— BRIEF —
Repeat, line for line, only the span that opens at the "[41:34.90-41:35.90]" line and closes at the final line below. Skip the pictures.

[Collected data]
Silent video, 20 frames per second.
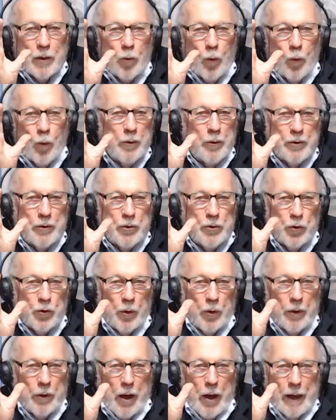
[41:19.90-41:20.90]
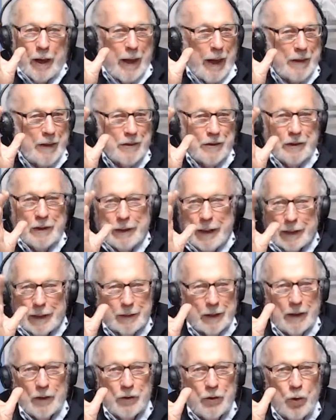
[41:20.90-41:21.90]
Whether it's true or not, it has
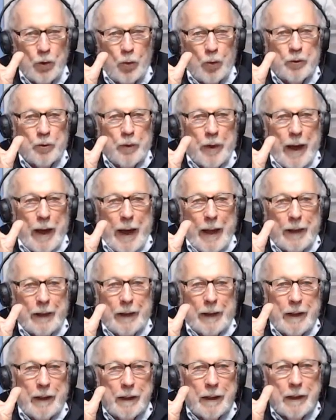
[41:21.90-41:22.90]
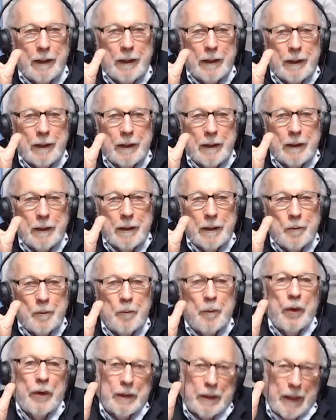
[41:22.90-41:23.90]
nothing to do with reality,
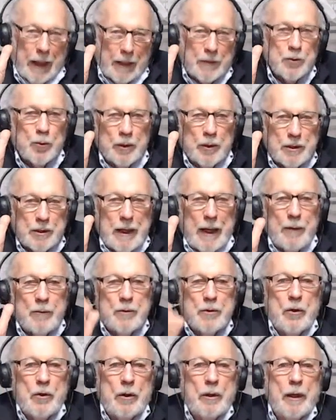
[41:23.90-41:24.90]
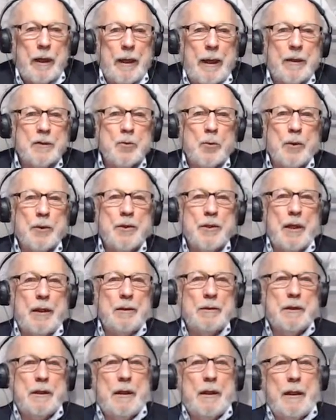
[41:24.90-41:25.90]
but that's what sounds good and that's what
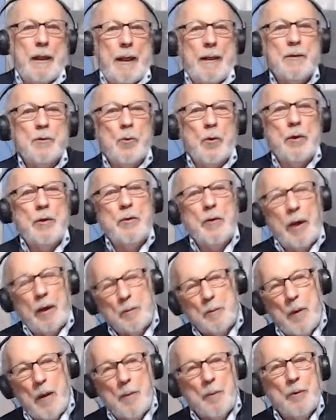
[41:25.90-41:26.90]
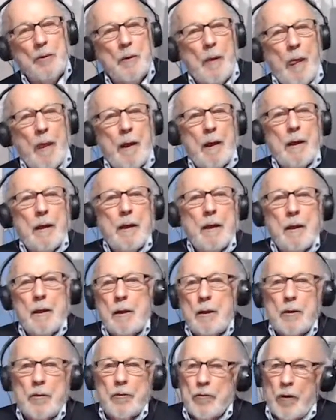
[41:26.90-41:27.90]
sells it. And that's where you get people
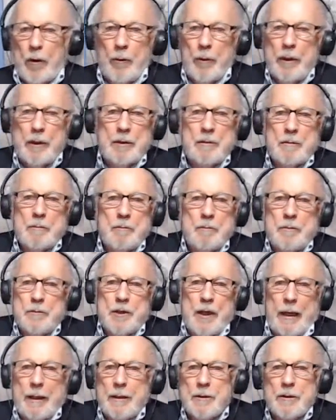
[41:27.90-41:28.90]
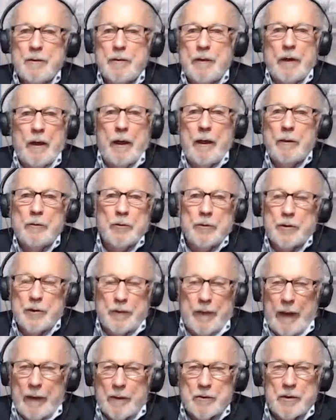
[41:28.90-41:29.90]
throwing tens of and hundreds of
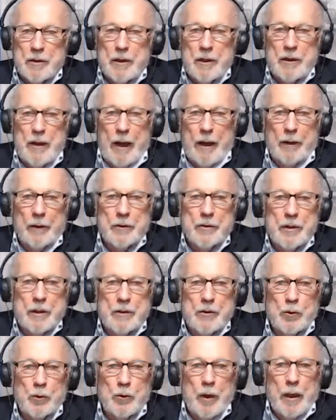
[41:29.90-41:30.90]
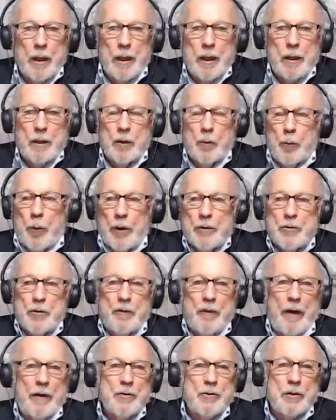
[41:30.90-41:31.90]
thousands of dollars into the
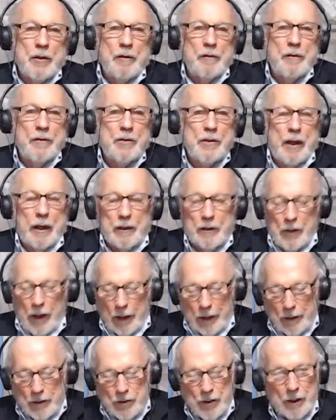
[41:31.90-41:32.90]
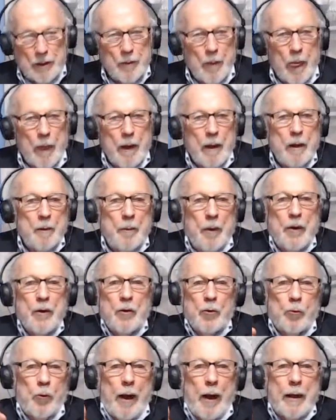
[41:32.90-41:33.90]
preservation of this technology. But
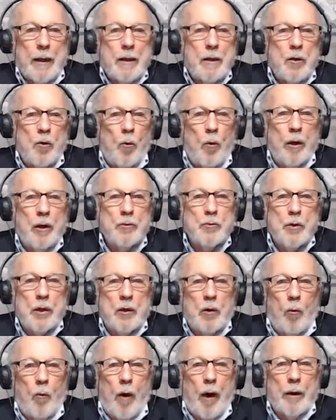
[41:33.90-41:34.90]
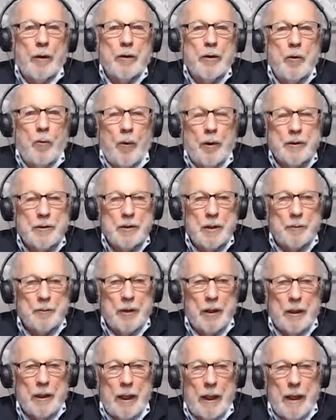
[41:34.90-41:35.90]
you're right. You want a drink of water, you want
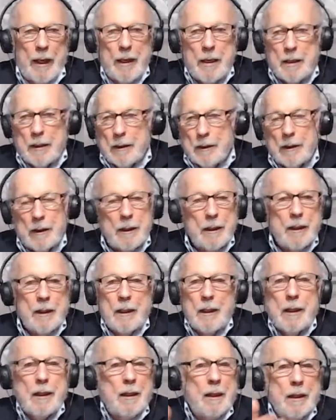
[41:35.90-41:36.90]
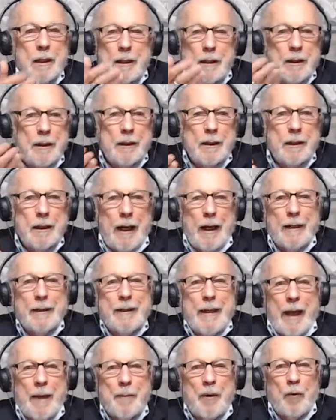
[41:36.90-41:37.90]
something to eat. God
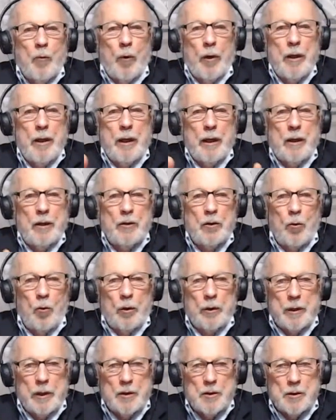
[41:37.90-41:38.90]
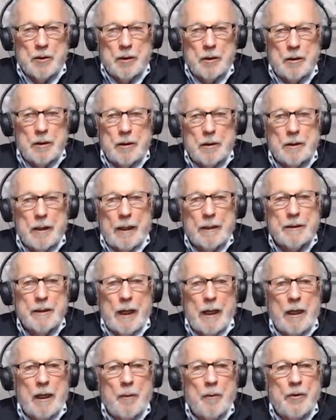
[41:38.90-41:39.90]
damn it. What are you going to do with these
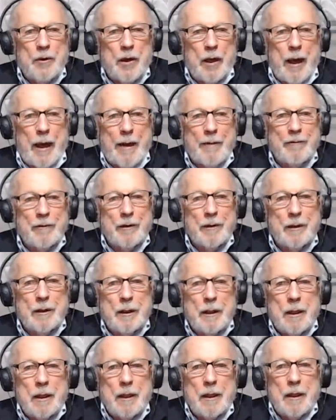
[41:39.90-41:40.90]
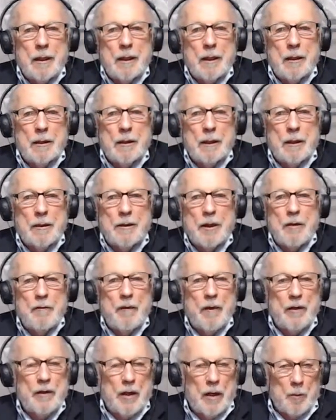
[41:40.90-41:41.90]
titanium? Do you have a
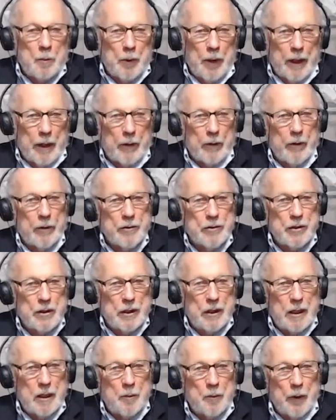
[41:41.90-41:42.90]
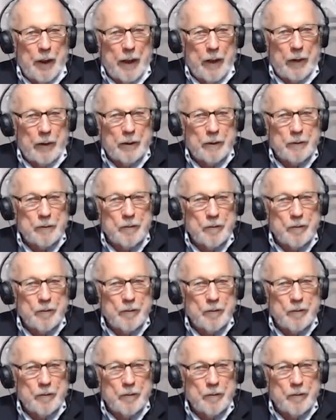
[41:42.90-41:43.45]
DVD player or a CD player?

— EXERCISE RESULT —
[41:34.90-41:35.90]
you're right. You want a drink of water, you want
[41:35.90-41:36.90]
[41:36.90-41:37.90]
something to eat. God
[41:37.90-41:38.90]
[41:38.90-41:39.90]
damn it. What are you going to do with these
[41:39.90-41:40.90]
[41:40.90-41:41.90]
titanium? Do you have a
[41:41.90-41:42.90]
[41:42.90-41:43.45]
DVD player or a CD player?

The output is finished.